Time Series Classification: Lessons Learned in the (Literal) Field while Studying Chicken Behavior
This work addresses the problem of improving animal welfare in poultry farms by enabling better monitoring through data analysis, but it appears incremental as it focuses on pre-processing steps rather than novel methods or broad impacts.
The paper tackles the challenge of efficiently pre-processing large-scale time series data collected from chickens to study their behavior, highlighting that this step is non-trivial and crucial for enabling downstream analytics like classification and clustering.

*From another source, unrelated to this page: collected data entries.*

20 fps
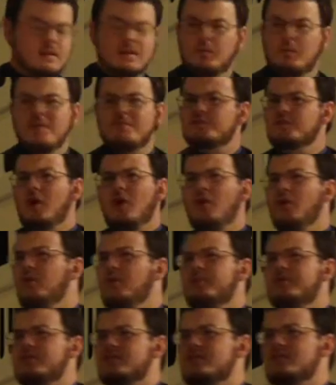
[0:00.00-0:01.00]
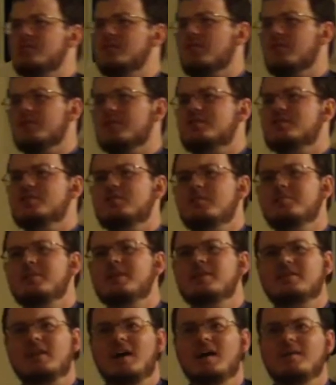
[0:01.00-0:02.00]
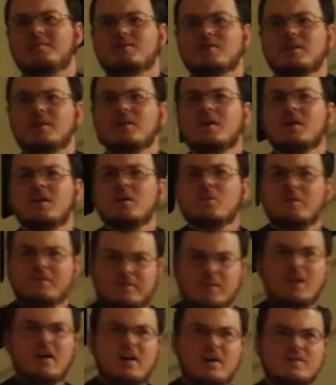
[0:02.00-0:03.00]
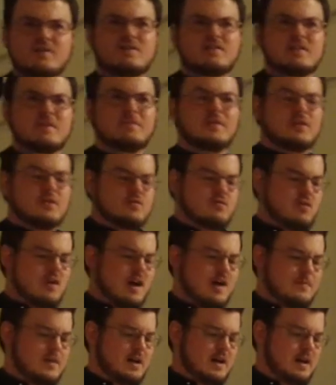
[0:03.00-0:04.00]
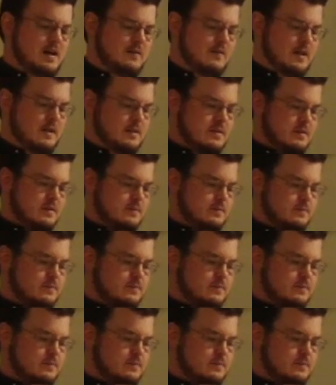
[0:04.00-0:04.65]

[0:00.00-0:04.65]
Now, we've told this story so many times that we've lost some of the drama of it.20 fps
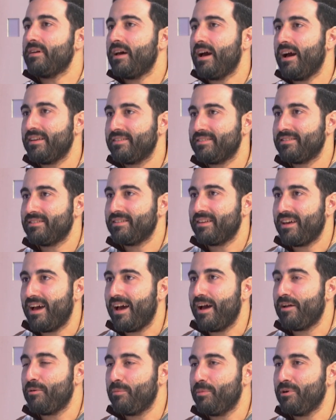As
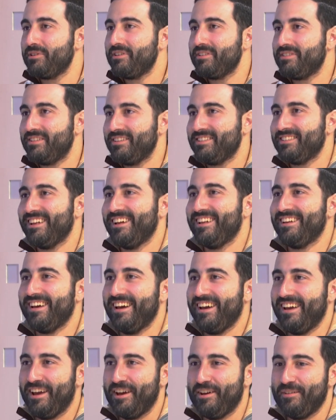a roboticist that
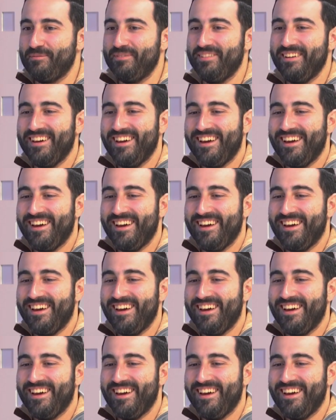I am,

Poultry farms are a major contributor to the human food chain. However, around the world, there have been growing concerns about the quality of life for the livestock in poultry farms; and increasingly vocal demands for improved standards of animal welfare. Recent advances in sensing technologies and machine learning allow the possibility of monitoring birds, and employing the lessons learned to improve the welfare for all birds. This task superficially appears to be easy, yet, studying behavioral patterns involves collecting enormous amounts of data, justifying the term Big Data. Before the big data can be used for analytical purposes to tease out meaningful, well-conserved behavioral patterns, the collected data needs to be pre-processed. The pre-processing refers to processes for cleansing and preparing data so that it is in the format ready to be analyzed by downstream algorithms, such as classification and clustering algorithms. However, as we shall demonstrate, efficient pre-processing of chicken big data is both non-trivial and crucial towards success of further analytics.